* DATA
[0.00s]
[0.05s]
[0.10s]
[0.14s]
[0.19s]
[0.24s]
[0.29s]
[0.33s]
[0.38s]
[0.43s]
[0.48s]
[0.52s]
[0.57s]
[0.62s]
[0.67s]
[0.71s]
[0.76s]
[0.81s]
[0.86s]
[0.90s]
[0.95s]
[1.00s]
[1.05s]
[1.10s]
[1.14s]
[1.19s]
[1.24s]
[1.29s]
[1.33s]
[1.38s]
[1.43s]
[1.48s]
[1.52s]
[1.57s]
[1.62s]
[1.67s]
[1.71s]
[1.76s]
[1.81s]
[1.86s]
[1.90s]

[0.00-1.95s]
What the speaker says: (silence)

* EXERCISE OBJECTIVE
Copy the whole listing above once more, character for character.

* YOUR RESPONSE
[0.00s]
[0.05s]
[0.10s]
[0.14s]
[0.19s]
[0.24s]
[0.29s]
[0.33s]
[0.38s]
[0.43s]
[0.48s]
[0.52s]
[0.57s]
[0.62s]
[0.67s]
[0.71s]
[0.76s]
[0.81s]
[0.86s]
[0.90s]
[0.95s]
[1.00s]
[1.05s]
[1.10s]
[1.14s]
[1.19s]
[1.24s]
[1.29s]
[1.33s]
[1.38s]
[1.43s]
[1.48s]
[1.52s]
[1.57s]
[1.62s]
[1.67s]
[1.71s]
[1.76s]
[1.81s]
[1.86s]
[1.90s]

[0.00-1.95s]
What the speaker says: (silence)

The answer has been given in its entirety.